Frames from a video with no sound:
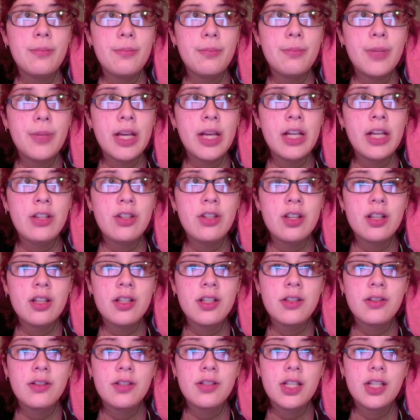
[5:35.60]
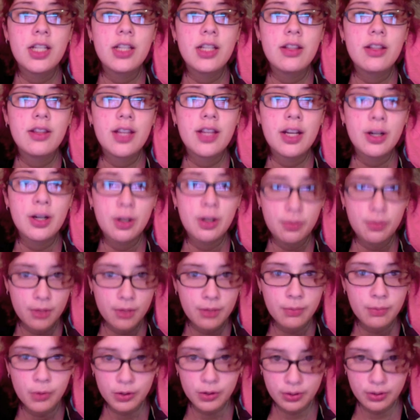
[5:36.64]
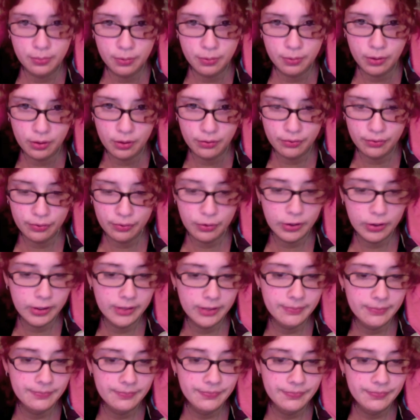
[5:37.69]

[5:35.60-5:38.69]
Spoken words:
pages that are a multiple of 4.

### Problem details
Every line of the records must come back unchanged, except that pictures are dropped.

### Problem solution
Frames from a video with no sound:
[5:35.60]
[5:36.64]
[5:37.69]

[5:35.60-5:38.69]
Spoken words:
pages that are a multiple of 4.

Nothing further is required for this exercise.